> [WORK REQUEST]: Give back all of the data exactly, with every picture omitted.

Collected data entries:
- Opening Delimiter -
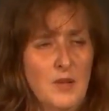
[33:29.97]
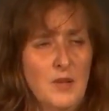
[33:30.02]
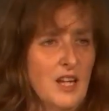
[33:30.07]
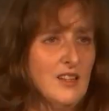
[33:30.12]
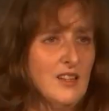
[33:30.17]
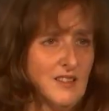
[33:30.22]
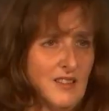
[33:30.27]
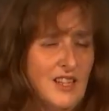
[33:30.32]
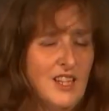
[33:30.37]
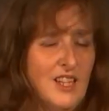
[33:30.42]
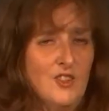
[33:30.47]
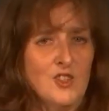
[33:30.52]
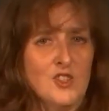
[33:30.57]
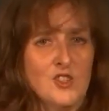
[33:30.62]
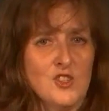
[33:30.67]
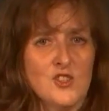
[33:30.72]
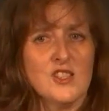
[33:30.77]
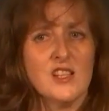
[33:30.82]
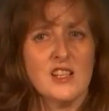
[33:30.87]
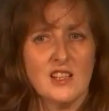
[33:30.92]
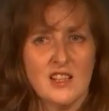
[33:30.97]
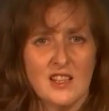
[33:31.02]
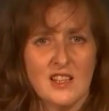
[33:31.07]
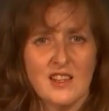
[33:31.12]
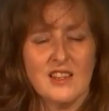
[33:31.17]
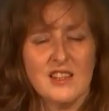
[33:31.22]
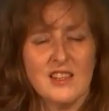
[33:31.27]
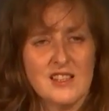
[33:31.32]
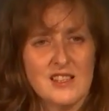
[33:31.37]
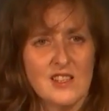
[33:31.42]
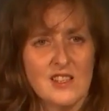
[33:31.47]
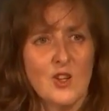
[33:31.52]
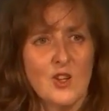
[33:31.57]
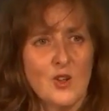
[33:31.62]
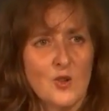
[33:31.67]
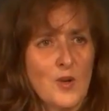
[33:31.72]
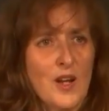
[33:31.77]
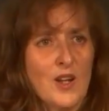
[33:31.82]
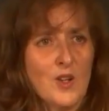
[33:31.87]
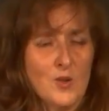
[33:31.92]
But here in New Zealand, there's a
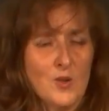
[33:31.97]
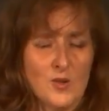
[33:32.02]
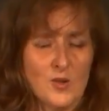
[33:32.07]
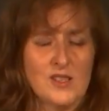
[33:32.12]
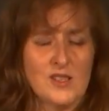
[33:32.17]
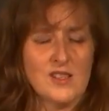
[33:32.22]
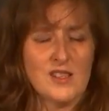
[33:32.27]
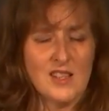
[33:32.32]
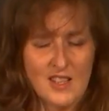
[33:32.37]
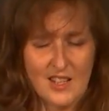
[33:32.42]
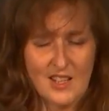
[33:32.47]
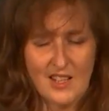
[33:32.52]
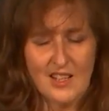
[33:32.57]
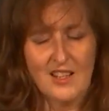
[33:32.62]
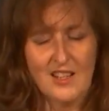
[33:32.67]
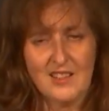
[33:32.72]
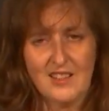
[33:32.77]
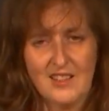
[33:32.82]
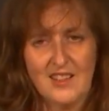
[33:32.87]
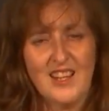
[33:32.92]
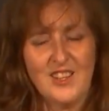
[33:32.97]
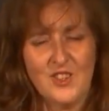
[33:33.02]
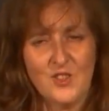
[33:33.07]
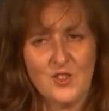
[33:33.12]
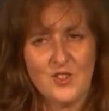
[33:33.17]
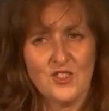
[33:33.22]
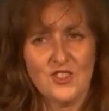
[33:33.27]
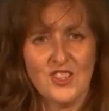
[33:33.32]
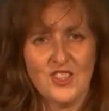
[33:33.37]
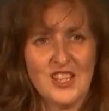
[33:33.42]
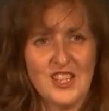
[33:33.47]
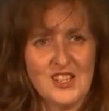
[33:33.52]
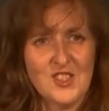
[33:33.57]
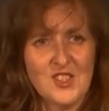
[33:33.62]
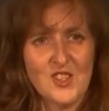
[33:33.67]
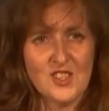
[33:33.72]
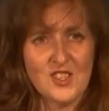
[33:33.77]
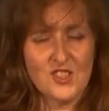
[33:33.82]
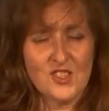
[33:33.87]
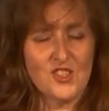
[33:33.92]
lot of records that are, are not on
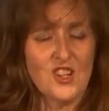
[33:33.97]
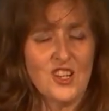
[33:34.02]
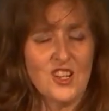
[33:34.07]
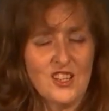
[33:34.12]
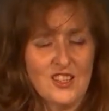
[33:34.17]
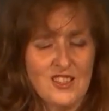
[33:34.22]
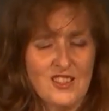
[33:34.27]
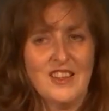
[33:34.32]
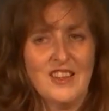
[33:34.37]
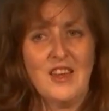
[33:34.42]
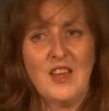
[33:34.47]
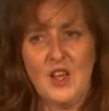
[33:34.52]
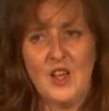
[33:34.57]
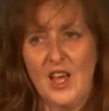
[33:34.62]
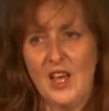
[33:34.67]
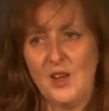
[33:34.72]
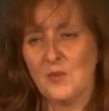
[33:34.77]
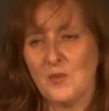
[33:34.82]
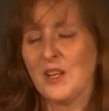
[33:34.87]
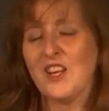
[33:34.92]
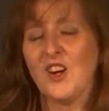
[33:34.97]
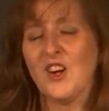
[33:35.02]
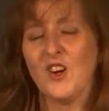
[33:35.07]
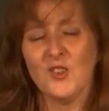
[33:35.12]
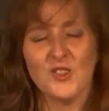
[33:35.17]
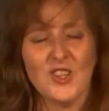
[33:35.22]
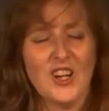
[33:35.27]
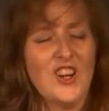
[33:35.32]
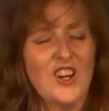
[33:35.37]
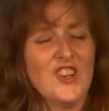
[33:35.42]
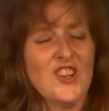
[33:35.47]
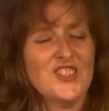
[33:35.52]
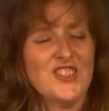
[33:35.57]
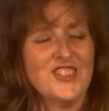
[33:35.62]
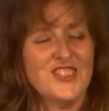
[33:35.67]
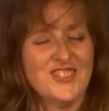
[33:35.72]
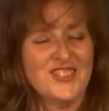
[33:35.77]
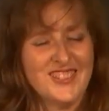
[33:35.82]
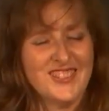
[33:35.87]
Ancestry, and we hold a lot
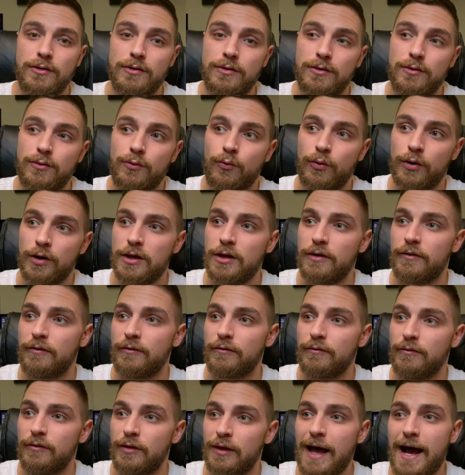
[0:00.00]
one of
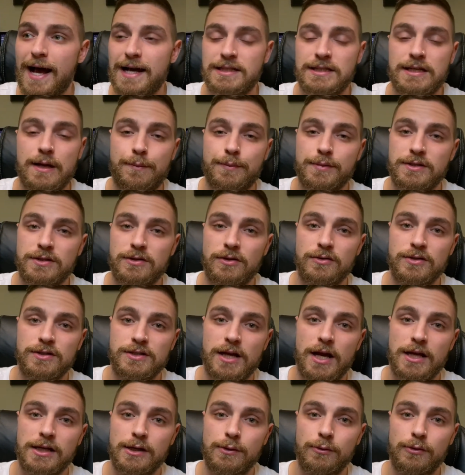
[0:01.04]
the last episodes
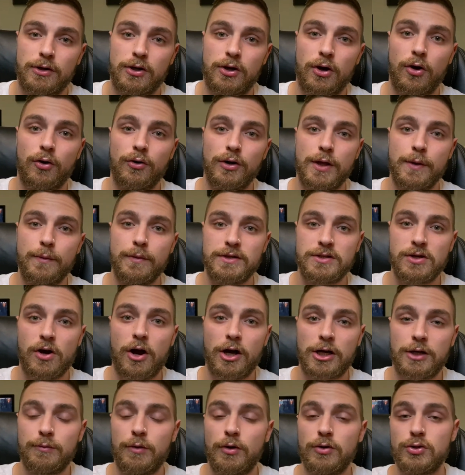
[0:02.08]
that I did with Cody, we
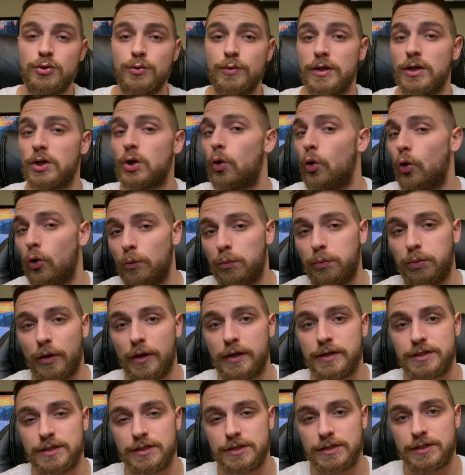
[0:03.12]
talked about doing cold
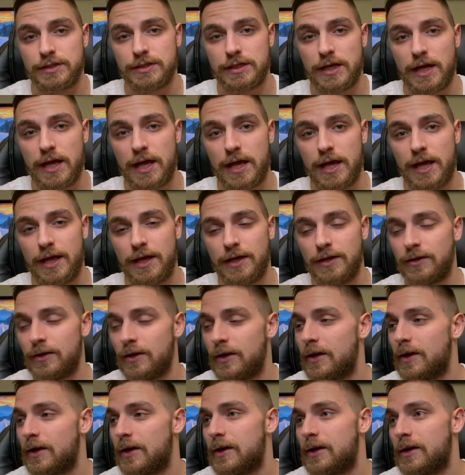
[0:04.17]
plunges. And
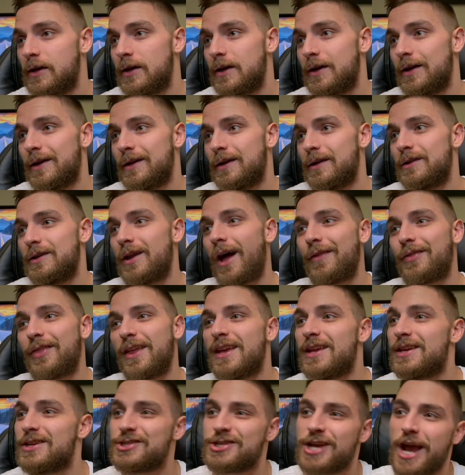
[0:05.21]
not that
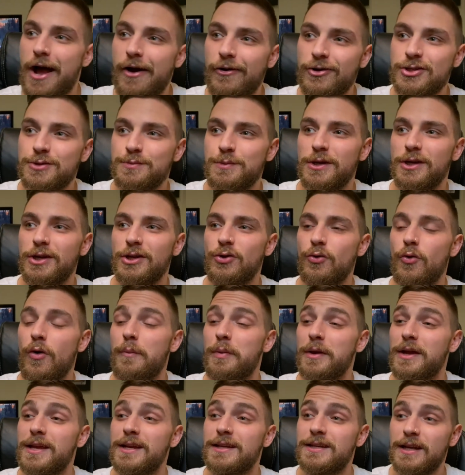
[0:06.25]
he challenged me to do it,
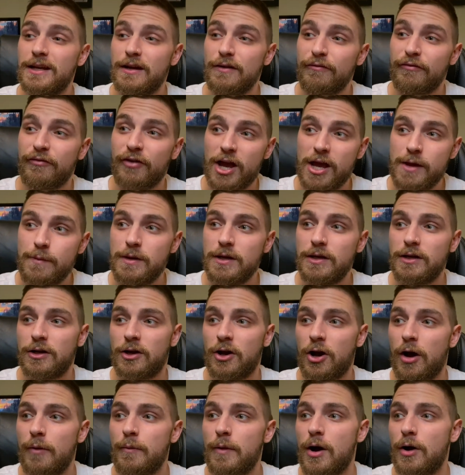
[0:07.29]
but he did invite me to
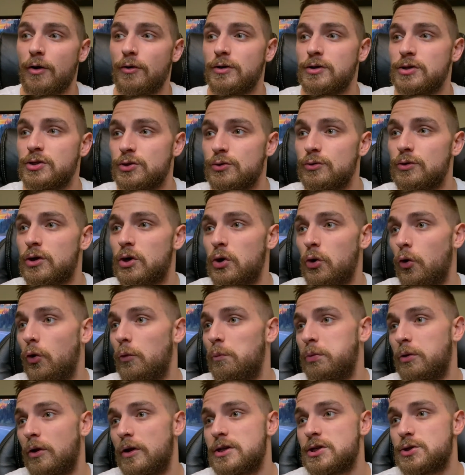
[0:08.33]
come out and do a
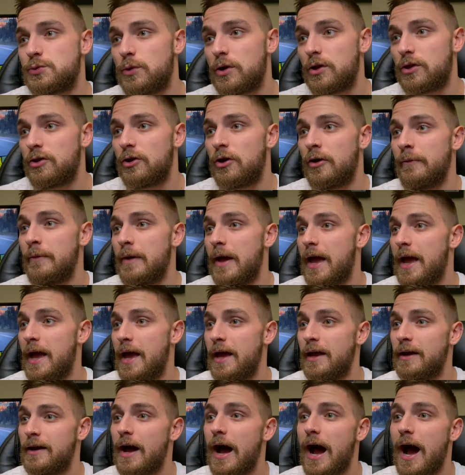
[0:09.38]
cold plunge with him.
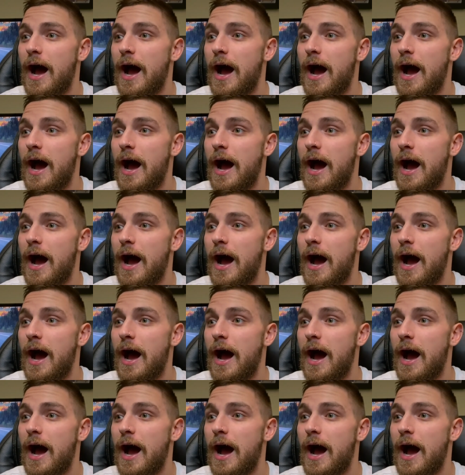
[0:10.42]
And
- Closing Delimiter -
> [RESPONSE]:
[33:29.97]
[33:30.02]
[33:30.07]
[33:30.12]
[33:30.17]
[33:30.22]
[33:30.27]
[33:30.32]
[33:30.37]
[33:30.42]
[33:30.47]
[33:30.52]
[33:30.57]
[33:30.62]
[33:30.67]
[33:30.72]
[33:30.77]
[33:30.82]
[33:30.87]
[33:30.92]
[33:30.97]
[33:31.02]
[33:31.07]
[33:31.12]
[33:31.17]
[33:31.22]
[33:31.27]
[33:31.32]
[33:31.37]
[33:31.42]
[33:31.47]
[33:31.52]
[33:31.57]
[33:31.62]
[33:31.67]
[33:31.72]
[33:31.77]
[33:31.82]
[33:31.87]
[33:31.92]
But here in New Zealand, there's a
[33:31.97]
[33:32.02]
[33:32.07]
[33:32.12]
[33:32.17]
[33:32.22]
[33:32.27]
[33:32.32]
[33:32.37]
[33:32.42]
[33:32.47]
[33:32.52]
[33:32.57]
[33:32.62]
[33:32.67]
[33:32.72]
[33:32.77]
[33:32.82]
[33:32.87]
[33:32.92]
[33:32.97]
[33:33.02]
[33:33.07]
[33:33.12]
[33:33.17]
[33:33.22]
[33:33.27]
[33:33.32]
[33:33.37]
[33:33.42]
[33:33.47]
[33:33.52]
[33:33.57]
[33:33.62]
[33:33.67]
[33:33.72]
[33:33.77]
[33:33.82]
[33:33.87]
[33:33.92]
lot of records that are, are not on
[33:33.97]
[33:34.02]
[33:34.07]
[33:34.12]
[33:34.17]
[33:34.22]
[33:34.27]
[33:34.32]
[33:34.37]
[33:34.42]
[33:34.47]
[33:34.52]
[33:34.57]
[33:34.62]
[33:34.67]
[33:34.72]
[33:34.77]
[33:34.82]
[33:34.87]
[33:34.92]
[33:34.97]
[33:35.02]
[33:35.07]
[33:35.12]
[33:35.17]
[33:35.22]
[33:35.27]
[33:35.32]
[33:35.37]
[33:35.42]
[33:35.47]
[33:35.52]
[33:35.57]
[33:35.62]
[33:35.67]
[33:35.72]
[33:35.77]
[33:35.82]
[33:35.87]
Ancestry, and we hold a lot
[0:00.00]
one of
[0:01.04]
the last episodes
[0:02.08]
that I did with Cody, we
[0:03.12]
talked about doing cold
[0:04.17]
plunges. And
[0:05.21]
not that
[0:06.25]
he challenged me to do it,
[0:07.29]
but he did invite me to
[0:08.33]
come out and do a
[0:09.38]
cold plunge with him.
[0:10.42]
And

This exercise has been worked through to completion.